Task brief: Write out exactly the lines of the entries below from the one holding "(3793.40 s)" to the one holding "(3795.30 s)", inclusive, and leave out all other lines.

== Segment start ==

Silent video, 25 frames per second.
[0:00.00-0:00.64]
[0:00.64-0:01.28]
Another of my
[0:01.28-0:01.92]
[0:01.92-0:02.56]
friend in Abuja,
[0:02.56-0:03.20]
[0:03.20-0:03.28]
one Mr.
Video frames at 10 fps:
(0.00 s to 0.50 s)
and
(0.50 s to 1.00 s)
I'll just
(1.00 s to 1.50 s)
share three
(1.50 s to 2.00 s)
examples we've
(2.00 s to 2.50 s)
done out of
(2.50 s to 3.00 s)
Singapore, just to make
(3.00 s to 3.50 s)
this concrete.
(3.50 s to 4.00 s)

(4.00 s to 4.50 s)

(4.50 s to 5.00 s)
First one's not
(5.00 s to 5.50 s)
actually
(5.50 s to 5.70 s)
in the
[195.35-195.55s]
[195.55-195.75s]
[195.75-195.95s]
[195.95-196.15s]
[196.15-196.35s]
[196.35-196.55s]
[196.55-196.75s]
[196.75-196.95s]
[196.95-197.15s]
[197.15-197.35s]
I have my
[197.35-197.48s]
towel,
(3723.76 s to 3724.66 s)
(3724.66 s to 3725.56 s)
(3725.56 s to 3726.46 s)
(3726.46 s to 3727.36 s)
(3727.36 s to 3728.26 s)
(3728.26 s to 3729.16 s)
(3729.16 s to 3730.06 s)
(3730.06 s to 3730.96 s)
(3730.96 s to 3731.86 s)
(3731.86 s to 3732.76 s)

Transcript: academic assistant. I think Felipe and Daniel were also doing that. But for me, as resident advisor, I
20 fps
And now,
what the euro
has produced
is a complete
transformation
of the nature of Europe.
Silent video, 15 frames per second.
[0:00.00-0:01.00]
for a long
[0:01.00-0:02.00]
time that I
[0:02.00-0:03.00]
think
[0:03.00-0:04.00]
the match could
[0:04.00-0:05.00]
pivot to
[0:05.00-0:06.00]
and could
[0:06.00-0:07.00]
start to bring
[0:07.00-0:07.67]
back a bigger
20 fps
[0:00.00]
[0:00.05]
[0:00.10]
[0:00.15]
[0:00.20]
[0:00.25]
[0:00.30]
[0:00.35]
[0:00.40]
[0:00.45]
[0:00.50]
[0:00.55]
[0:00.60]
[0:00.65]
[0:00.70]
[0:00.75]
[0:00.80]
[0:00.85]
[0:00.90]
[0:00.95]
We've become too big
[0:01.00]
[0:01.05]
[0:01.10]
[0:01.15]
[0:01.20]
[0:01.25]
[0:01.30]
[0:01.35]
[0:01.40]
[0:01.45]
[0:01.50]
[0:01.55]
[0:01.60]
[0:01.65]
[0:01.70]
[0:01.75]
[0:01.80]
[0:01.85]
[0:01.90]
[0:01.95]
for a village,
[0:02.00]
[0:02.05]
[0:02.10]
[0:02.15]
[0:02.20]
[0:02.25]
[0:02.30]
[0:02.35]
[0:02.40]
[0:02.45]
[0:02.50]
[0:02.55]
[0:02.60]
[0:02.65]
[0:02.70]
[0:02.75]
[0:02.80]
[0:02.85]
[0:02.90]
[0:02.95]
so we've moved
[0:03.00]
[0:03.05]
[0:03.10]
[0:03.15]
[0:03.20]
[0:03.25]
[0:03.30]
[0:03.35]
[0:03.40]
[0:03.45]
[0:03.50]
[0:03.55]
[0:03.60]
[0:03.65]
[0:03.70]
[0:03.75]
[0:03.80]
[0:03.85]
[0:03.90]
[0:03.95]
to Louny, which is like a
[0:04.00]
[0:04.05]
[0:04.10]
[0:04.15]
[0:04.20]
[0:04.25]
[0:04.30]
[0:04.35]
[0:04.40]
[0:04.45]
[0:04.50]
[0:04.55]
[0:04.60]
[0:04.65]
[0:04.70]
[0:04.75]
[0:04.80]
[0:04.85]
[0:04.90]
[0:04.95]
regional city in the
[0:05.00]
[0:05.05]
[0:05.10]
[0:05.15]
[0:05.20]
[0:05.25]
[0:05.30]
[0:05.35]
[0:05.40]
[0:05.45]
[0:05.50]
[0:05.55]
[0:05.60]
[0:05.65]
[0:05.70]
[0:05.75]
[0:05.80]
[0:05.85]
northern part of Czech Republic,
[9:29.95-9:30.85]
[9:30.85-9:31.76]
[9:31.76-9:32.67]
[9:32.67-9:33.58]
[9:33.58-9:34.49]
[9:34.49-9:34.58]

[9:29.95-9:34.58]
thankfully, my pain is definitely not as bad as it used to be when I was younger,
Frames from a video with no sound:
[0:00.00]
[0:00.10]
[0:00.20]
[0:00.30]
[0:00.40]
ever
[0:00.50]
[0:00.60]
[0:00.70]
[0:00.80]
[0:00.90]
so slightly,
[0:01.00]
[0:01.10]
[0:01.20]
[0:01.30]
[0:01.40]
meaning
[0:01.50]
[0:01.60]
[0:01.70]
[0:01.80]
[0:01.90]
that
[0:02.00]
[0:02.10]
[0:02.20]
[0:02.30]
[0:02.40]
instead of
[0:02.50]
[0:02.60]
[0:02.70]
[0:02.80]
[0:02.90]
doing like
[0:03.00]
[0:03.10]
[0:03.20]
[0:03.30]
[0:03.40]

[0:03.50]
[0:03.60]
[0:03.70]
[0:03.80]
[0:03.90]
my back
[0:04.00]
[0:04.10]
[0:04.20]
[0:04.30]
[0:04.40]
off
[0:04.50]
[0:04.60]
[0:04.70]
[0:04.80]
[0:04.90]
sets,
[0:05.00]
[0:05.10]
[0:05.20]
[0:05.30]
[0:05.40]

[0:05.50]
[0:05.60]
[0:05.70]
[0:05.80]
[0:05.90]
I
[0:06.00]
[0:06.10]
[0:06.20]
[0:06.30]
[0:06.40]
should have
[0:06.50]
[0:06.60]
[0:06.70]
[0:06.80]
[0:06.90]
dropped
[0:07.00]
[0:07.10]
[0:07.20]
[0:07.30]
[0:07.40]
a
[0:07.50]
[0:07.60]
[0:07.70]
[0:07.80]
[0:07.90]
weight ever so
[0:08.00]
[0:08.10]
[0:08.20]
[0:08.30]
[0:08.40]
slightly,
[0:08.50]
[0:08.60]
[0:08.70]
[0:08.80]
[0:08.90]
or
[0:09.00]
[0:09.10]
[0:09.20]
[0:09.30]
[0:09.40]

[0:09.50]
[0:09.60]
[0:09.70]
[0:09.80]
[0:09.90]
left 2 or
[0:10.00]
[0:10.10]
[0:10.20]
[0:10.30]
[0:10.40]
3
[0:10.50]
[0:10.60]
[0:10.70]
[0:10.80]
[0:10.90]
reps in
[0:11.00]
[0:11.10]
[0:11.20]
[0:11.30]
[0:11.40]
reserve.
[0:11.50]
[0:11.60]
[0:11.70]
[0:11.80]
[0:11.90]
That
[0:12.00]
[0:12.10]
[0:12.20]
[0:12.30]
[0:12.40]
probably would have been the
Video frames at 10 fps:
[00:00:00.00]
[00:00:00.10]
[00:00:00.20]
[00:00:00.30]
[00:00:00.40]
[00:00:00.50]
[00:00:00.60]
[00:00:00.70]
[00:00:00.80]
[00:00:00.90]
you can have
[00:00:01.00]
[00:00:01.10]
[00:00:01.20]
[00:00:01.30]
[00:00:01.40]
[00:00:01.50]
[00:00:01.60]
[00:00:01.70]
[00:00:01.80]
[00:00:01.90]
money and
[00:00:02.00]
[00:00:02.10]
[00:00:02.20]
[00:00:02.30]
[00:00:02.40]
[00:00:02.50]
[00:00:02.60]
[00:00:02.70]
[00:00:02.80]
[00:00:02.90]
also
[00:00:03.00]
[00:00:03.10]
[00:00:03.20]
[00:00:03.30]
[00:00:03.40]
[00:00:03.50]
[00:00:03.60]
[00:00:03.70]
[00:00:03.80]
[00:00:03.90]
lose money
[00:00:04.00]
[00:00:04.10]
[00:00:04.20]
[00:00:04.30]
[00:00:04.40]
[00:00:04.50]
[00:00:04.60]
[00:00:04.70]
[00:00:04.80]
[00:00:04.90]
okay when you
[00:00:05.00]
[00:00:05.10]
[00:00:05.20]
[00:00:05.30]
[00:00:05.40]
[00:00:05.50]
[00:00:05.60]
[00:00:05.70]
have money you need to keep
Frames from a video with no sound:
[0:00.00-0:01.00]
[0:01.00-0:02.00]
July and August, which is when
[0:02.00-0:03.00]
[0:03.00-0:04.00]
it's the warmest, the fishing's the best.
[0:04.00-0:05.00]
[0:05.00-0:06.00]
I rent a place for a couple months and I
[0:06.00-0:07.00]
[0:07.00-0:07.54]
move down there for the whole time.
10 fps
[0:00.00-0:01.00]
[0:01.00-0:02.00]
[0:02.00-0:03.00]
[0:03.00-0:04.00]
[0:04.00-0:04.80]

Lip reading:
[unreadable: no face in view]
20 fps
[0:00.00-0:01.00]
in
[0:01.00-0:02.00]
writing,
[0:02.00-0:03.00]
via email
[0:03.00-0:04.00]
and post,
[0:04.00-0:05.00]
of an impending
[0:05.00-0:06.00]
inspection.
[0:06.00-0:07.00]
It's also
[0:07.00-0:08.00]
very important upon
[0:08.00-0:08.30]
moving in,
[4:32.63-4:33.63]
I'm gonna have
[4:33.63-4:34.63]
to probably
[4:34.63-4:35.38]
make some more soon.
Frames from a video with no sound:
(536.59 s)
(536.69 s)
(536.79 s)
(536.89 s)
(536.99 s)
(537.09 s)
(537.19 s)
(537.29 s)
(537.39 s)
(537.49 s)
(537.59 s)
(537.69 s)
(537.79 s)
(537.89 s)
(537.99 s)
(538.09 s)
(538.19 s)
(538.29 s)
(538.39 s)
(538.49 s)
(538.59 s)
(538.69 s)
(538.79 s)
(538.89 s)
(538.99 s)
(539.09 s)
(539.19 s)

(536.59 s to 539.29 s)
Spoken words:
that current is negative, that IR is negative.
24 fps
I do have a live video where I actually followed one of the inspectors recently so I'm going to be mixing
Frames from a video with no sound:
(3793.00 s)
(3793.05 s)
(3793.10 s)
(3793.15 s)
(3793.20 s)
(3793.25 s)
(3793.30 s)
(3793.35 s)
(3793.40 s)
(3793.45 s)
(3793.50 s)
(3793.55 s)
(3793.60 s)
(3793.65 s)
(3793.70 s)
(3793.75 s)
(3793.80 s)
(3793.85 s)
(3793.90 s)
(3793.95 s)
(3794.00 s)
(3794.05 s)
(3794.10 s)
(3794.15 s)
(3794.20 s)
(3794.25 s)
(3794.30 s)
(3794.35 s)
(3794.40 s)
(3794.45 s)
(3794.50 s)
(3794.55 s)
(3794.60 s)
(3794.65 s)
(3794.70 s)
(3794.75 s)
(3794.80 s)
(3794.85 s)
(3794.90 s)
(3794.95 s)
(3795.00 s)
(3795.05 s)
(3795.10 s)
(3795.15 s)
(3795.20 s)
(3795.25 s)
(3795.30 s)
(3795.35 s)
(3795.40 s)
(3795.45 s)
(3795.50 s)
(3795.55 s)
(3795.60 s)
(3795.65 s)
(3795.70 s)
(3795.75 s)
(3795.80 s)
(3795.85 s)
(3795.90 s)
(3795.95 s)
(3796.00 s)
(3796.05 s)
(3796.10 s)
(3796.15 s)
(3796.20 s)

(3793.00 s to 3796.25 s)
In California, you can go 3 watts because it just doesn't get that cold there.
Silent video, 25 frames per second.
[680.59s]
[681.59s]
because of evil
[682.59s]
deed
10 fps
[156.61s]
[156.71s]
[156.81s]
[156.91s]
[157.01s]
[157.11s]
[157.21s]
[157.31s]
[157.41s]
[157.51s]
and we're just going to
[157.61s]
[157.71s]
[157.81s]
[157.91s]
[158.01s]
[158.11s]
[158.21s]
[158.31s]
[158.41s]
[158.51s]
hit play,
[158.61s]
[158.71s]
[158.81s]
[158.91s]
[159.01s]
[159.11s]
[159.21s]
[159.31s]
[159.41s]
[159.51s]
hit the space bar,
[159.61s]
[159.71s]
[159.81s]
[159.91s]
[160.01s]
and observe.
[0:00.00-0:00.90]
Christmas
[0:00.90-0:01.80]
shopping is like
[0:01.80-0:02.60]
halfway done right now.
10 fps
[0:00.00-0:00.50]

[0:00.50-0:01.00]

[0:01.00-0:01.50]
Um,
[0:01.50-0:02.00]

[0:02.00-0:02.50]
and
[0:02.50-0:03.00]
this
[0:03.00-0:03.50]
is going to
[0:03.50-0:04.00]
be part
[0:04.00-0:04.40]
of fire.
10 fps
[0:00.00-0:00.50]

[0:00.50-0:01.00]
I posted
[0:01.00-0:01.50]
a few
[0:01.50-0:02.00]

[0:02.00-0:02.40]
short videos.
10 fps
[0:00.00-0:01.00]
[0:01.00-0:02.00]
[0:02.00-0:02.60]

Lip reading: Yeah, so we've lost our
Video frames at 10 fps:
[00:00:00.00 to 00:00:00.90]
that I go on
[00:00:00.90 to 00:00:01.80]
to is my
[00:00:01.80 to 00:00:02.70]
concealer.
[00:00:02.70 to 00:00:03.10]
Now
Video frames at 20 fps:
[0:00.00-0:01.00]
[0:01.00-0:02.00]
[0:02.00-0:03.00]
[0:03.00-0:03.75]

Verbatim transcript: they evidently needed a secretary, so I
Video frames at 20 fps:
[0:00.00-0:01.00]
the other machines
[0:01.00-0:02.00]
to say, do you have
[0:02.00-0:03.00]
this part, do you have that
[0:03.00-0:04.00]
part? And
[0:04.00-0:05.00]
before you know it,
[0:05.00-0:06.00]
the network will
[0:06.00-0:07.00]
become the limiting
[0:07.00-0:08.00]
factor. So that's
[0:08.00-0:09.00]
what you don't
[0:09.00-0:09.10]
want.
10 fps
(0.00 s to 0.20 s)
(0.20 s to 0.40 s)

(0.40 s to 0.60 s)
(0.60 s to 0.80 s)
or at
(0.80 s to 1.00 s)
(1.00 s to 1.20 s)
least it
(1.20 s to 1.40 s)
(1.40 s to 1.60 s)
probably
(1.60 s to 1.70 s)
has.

== Segment end ==

Solution below:
(3793.40 s)
(3793.45 s)
(3793.50 s)
(3793.55 s)
(3793.60 s)
(3793.65 s)
(3793.70 s)
(3793.75 s)
(3793.80 s)
(3793.85 s)
(3793.90 s)
(3793.95 s)
(3794.00 s)
(3794.05 s)
(3794.10 s)
(3794.15 s)
(3794.20 s)
(3794.25 s)
(3794.30 s)
(3794.35 s)
(3794.40 s)
(3794.45 s)
(3794.50 s)
(3794.55 s)
(3794.60 s)
(3794.65 s)
(3794.70 s)
(3794.75 s)
(3794.80 s)
(3794.85 s)
(3794.90 s)
(3794.95 s)
(3795.00 s)
(3795.05 s)
(3795.10 s)
(3795.15 s)
(3795.20 s)
(3795.25 s)
(3795.30 s)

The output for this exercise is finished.